China führt ein Verbot für den Import von Schweinefleisch und Schweineprodukten aus Deutschland ein. Das haben die chinesischen Behörden am Sonnabend laut der Nachrichtenagentur Reuters bekannt gegeben.

Das Verbot ist Folge der Nachricht, dass in Deutschland kürzlich erstmals die Afrikanische Schweinepest bestätigt wurde – bei einem Wildschwein.

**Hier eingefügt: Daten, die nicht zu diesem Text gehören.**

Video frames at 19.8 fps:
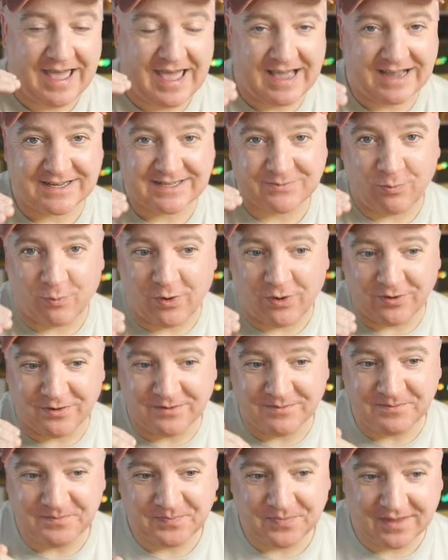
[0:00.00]

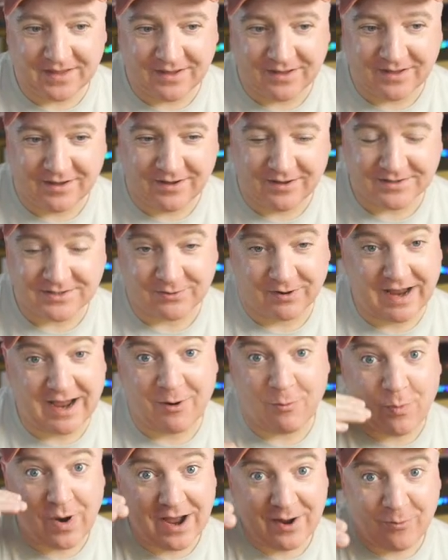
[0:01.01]
x1, uh, sorry,
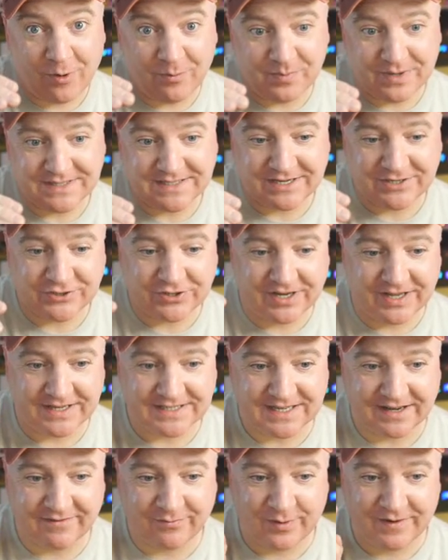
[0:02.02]
our y1 position
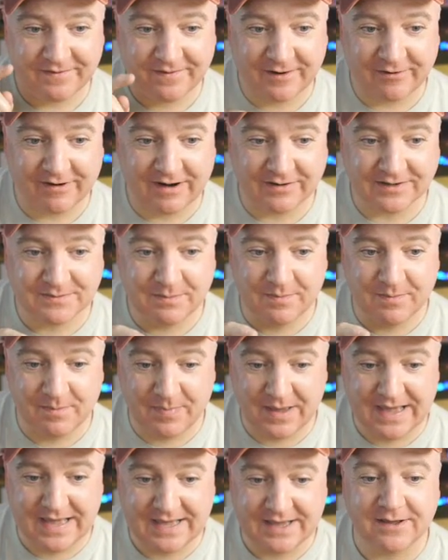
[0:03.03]
is, and if we figure out
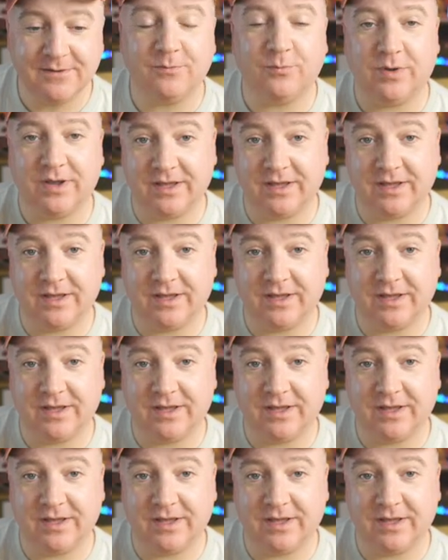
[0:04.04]
b,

Laut Reuters ist Deutschland der drittgrößte Lieferant für Schweinefleisch nach China. Ein weiterer Großlieferant ist Dänemark, das sich unter anderem mit einem eigens dazu errichteten, heftig umstrittenen Schutzzaun entlang der Festlandgrenze zu Deutschland vor dem Virus schützen will.

Hohe Nachfrage und verknapptes Angebot

In China herrscht derzeit bereits Mangel an Schweinefleisch, da das Land selbst von der Schweinepest betroffen war – ein Virus mit hoher Sterberate unter Schweinen.

Marktbeobachter rechnen damit, dass von dem Importverbot für Deutschland nun andere Exporteure profitieren. Darunter die USA, Spanien, Kanada und Brasilien, schreibt Reuters.

China ist der weltweit größte Schweinefleisch-Importeur. Dieses Jahr hat das Land besonders viel importieren müssen, da die eigene Produktion im ersten Halbjahr um ein Fünftel zurückgegangen ist.

Erst am Freitag hatten die deutschen Produzenten China aufgefordert, den Import deutschen Fleisches nicht zu verbieten.